(Beginning of Provided entries)
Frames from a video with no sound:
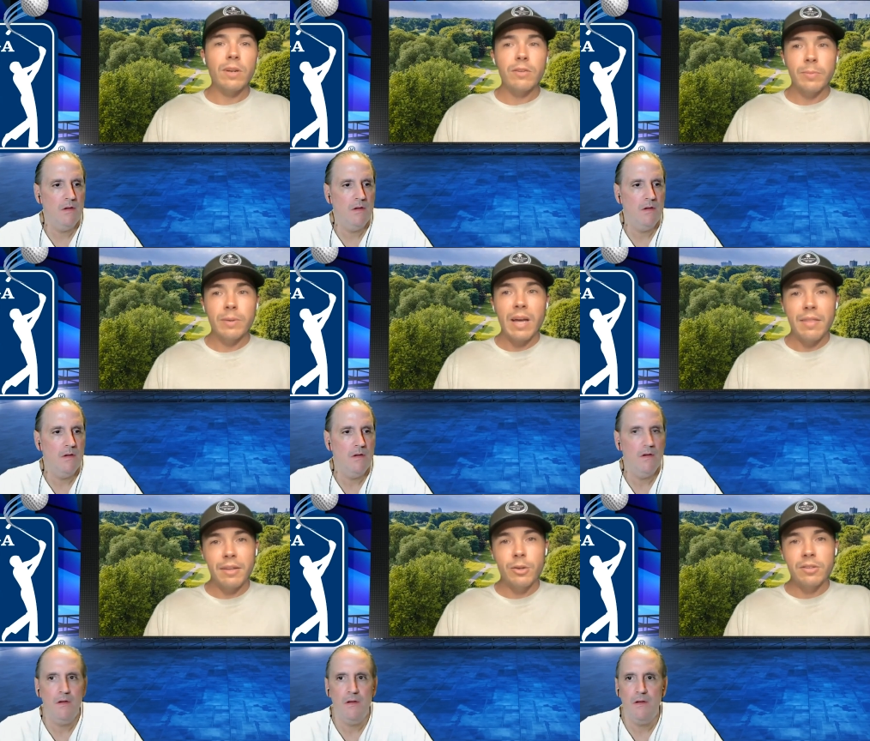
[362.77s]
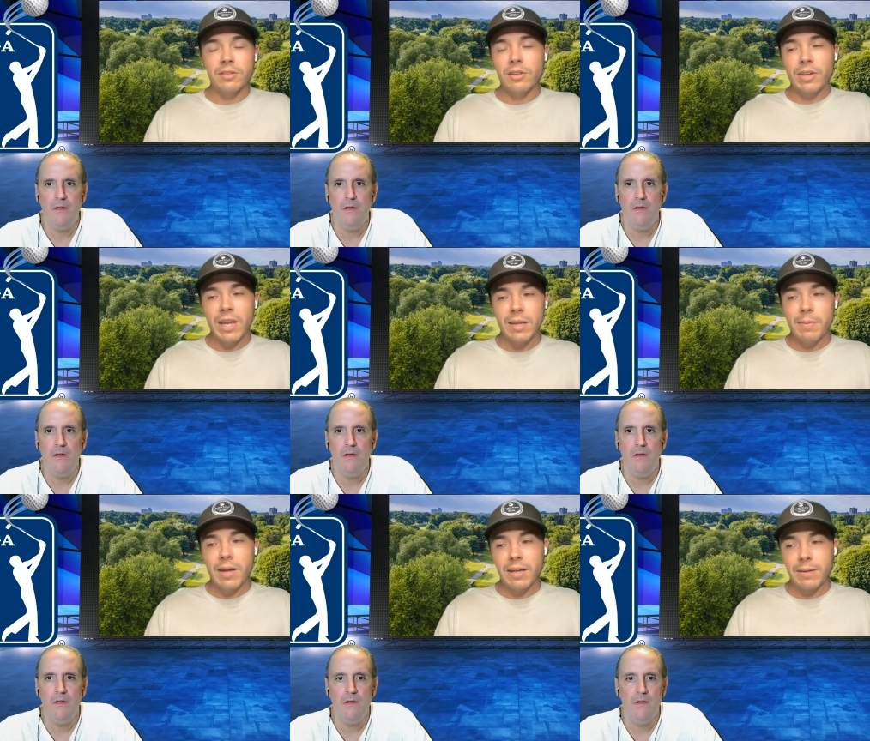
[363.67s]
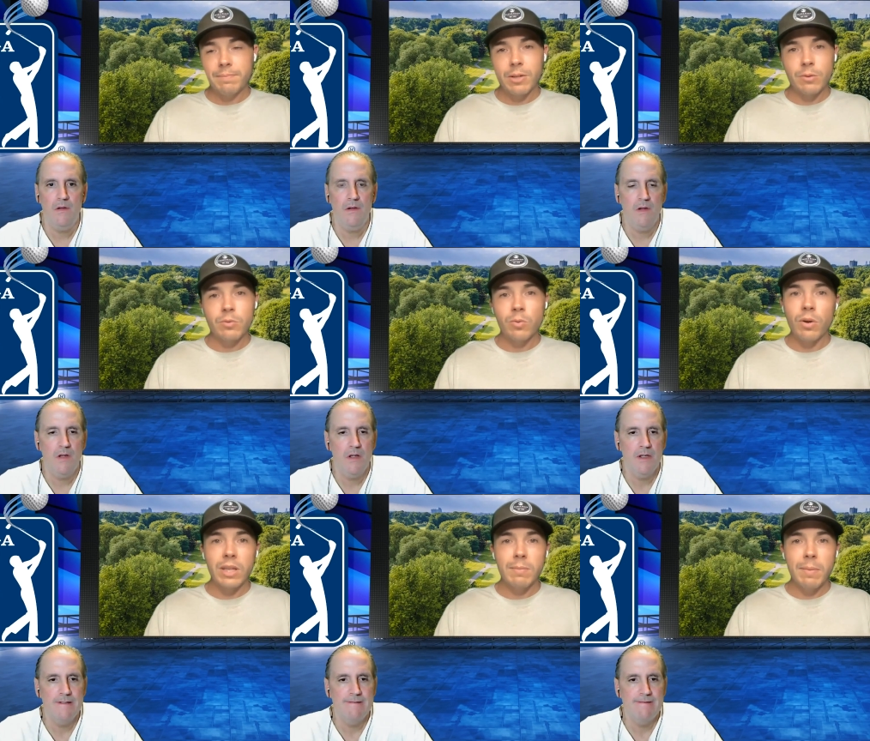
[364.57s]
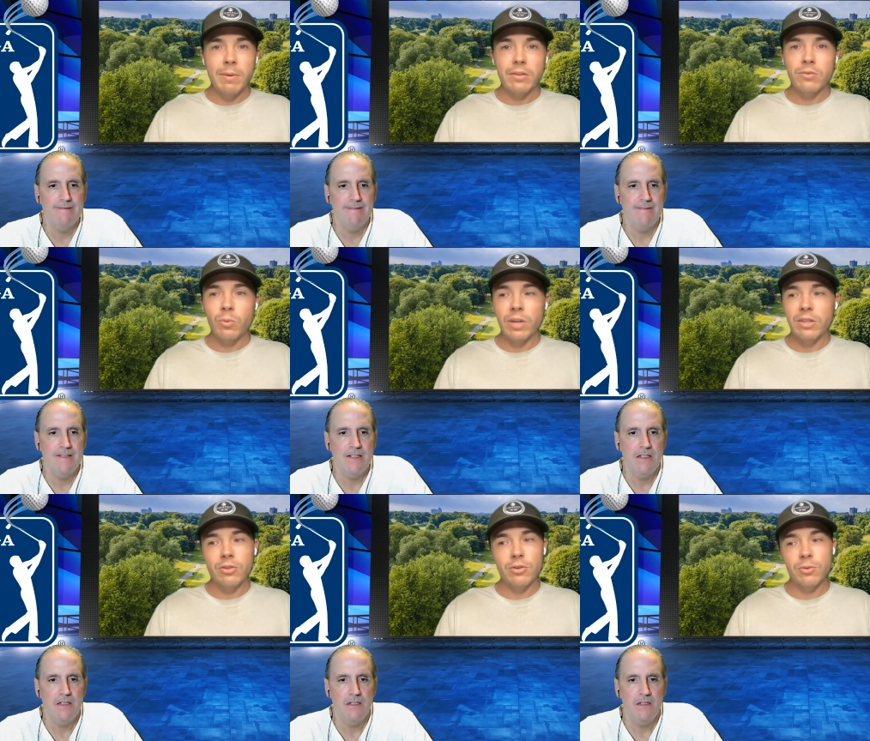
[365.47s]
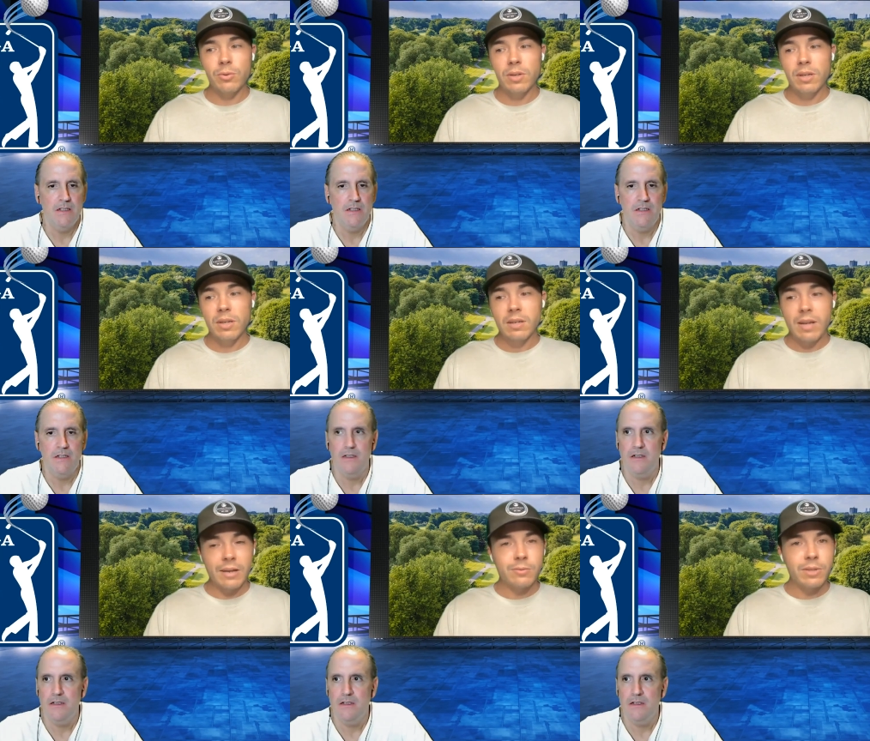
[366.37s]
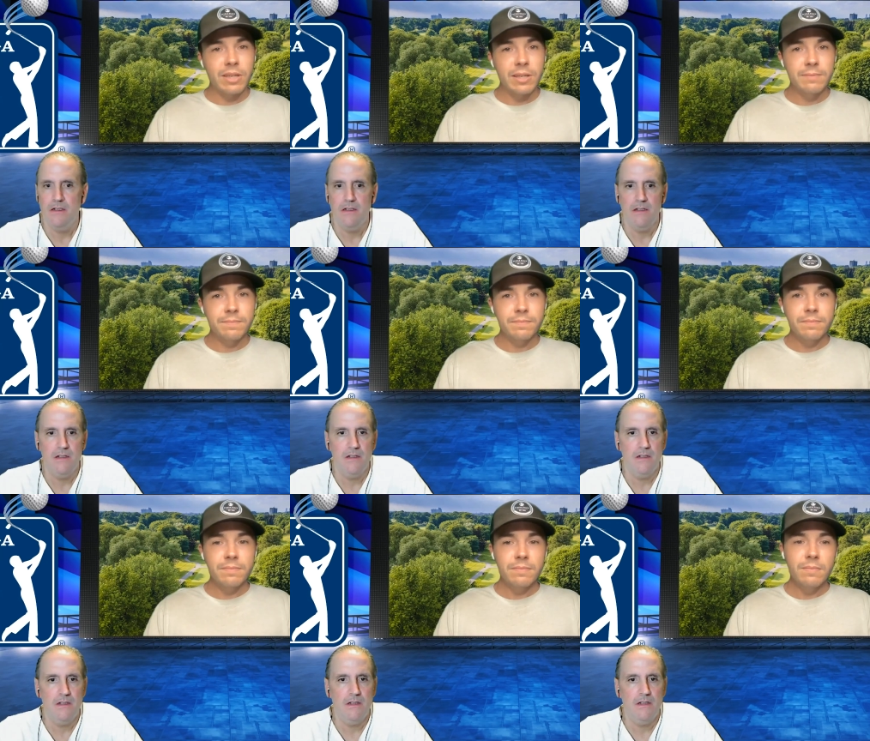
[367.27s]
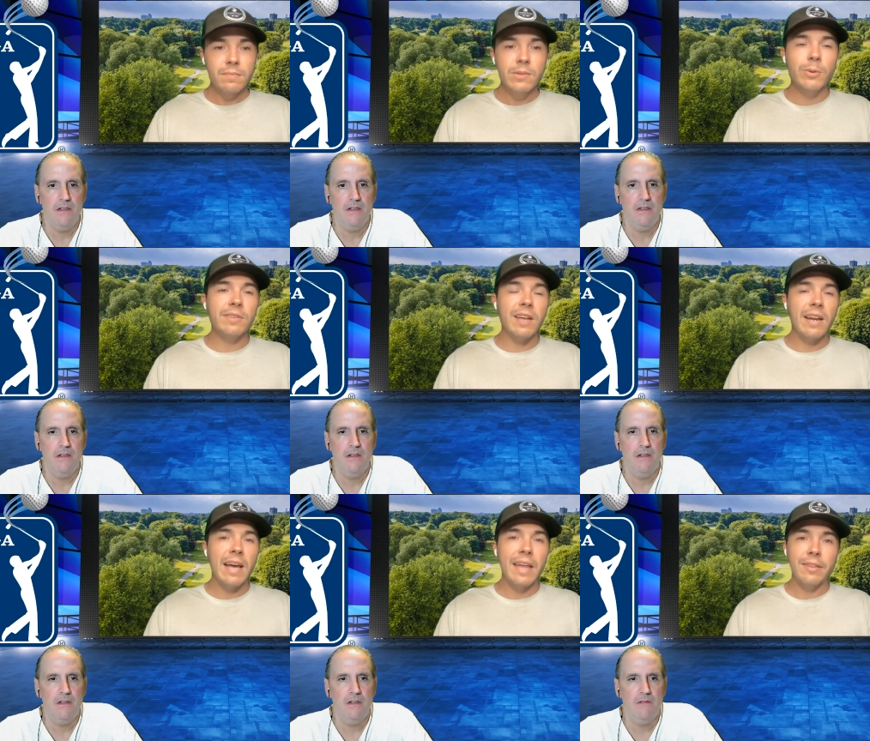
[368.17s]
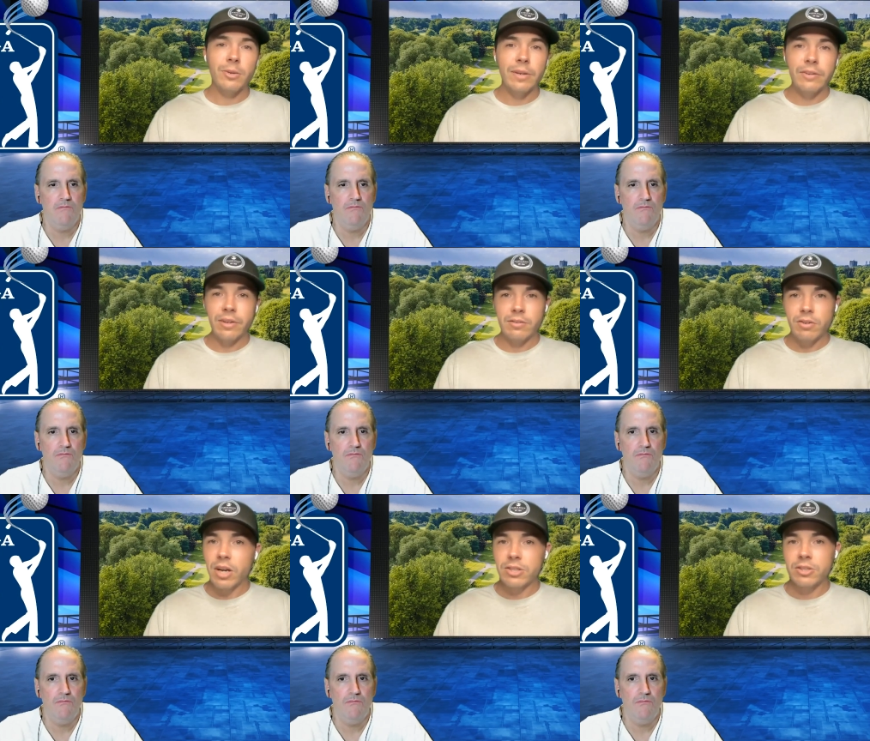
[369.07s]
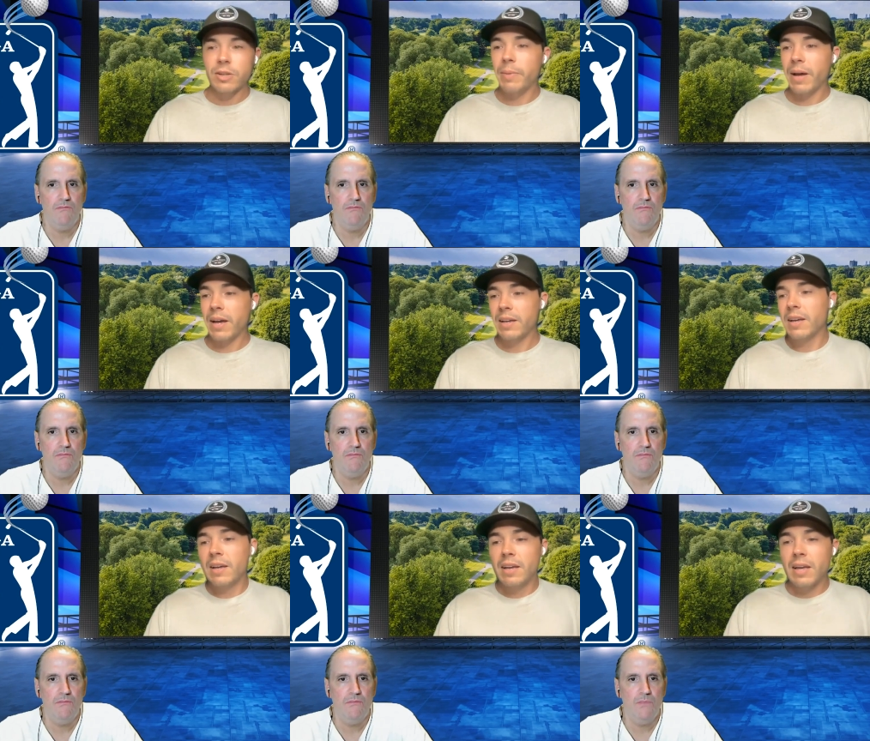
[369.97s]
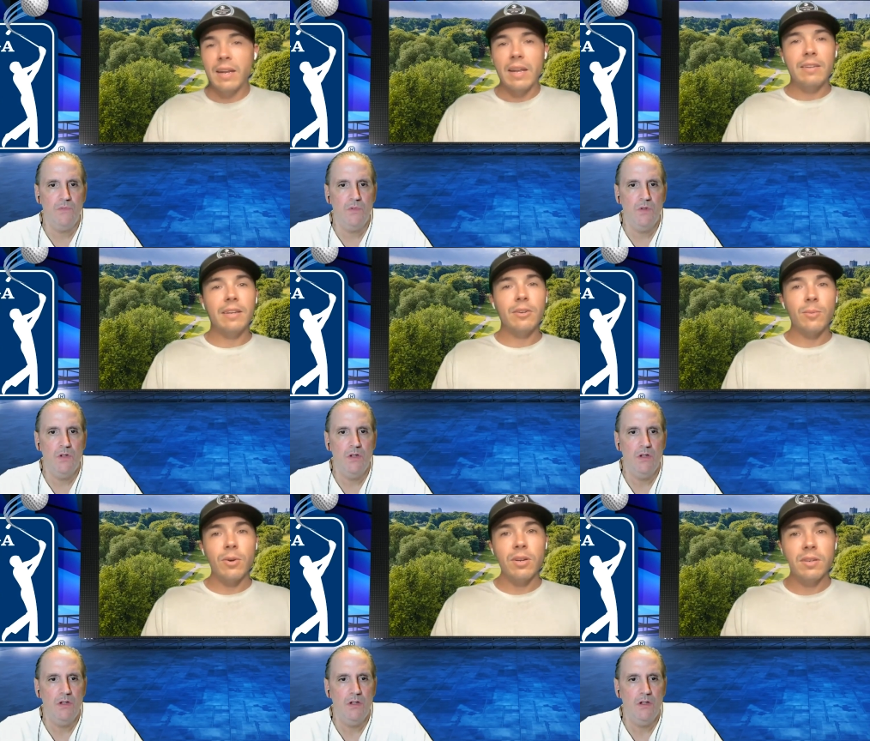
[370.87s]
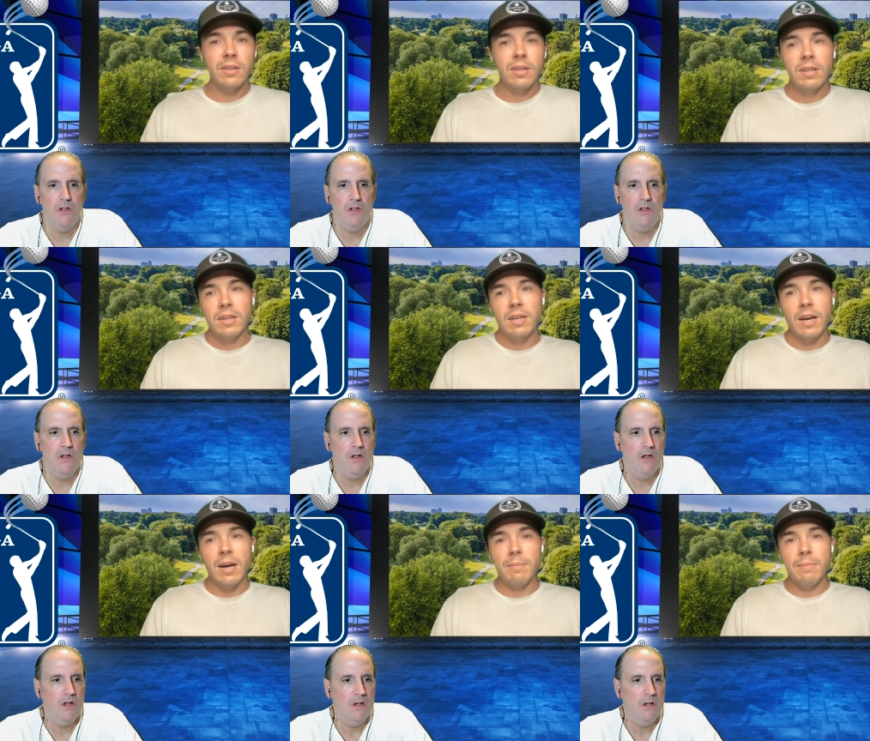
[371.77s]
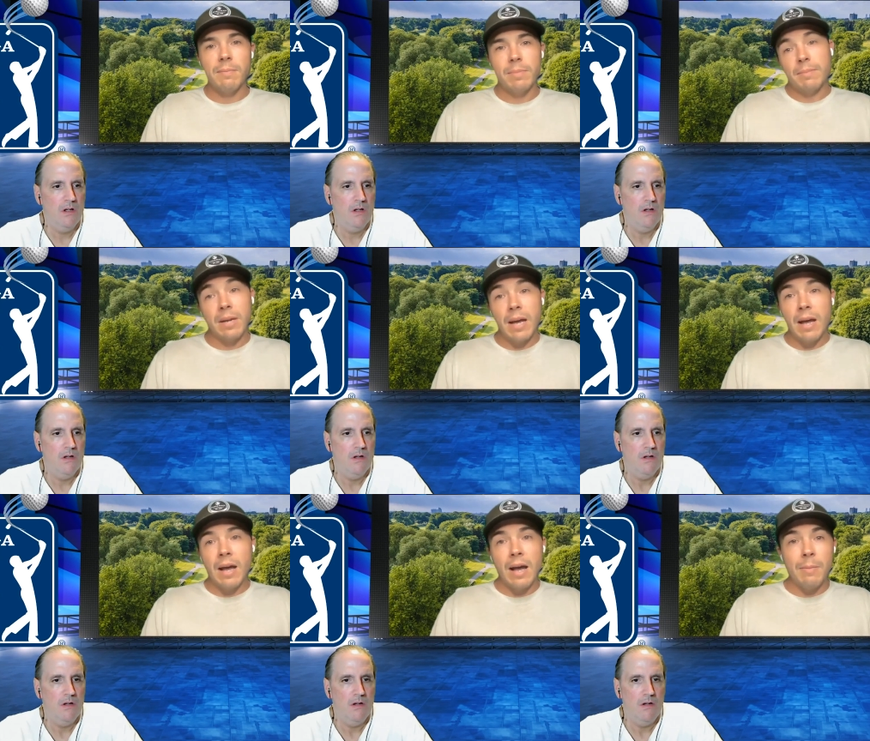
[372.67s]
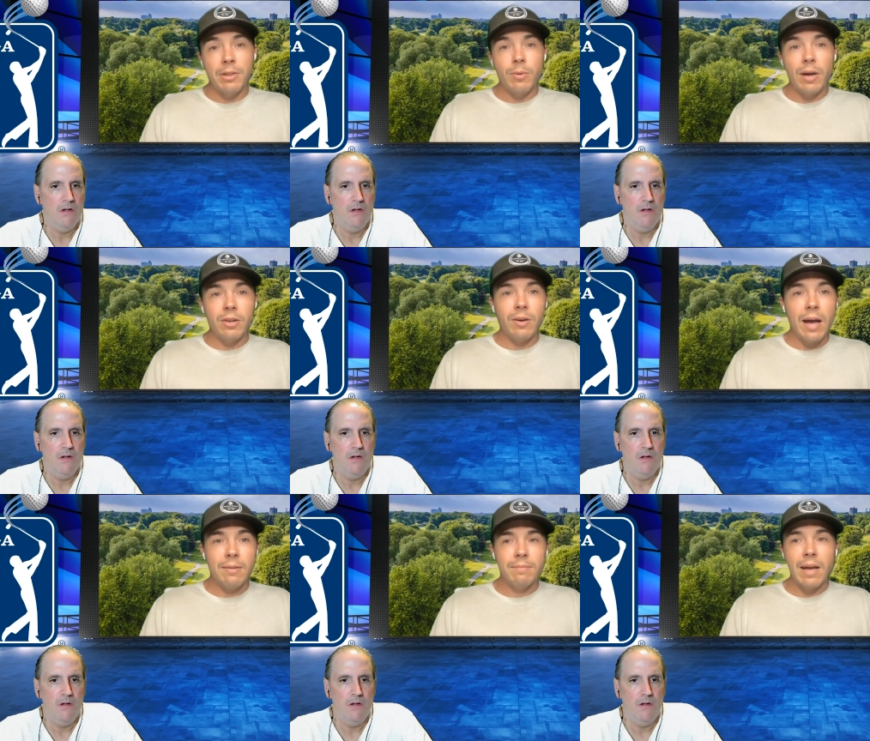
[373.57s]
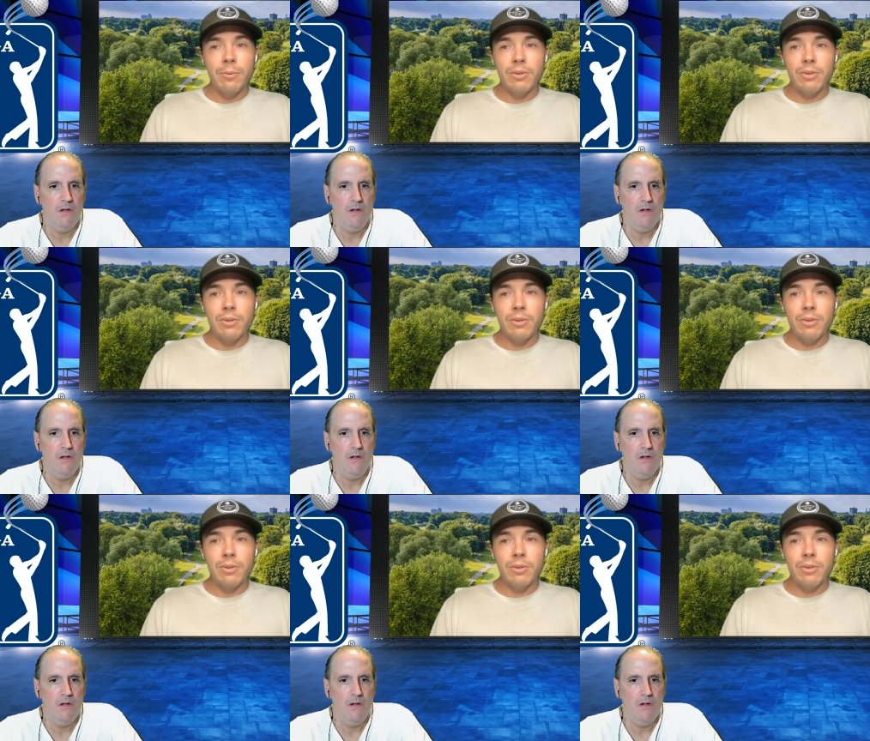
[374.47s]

Speaker 1: a little bit, I think you could still get him at a you know 20, maybe a 22 next week. So he's not a guy I think you need to like rush to bet at 18 to 1. Um, but but I'm a do. I don't. I, I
(End of Provided entries)
- **What you are asked to do**
Will you set down the records word for word while leaving out every picture?

- **Task result**
Frames from a video with no sound:
[362.77s]
[363.67s]
[364.57s]
[365.47s]
[366.37s]
[367.27s]
[368.17s]
[369.07s]
[369.97s]
[370.87s]
[371.77s]
[372.67s]
[373.57s]
[374.47s]

Speaker 1: a little bit, I think you could still get him at a you know 20, maybe a 22 next week. So he's not a guy I think you need to like rush to bet at 18 to 1. Um, but but I'm a do. I don't. I, I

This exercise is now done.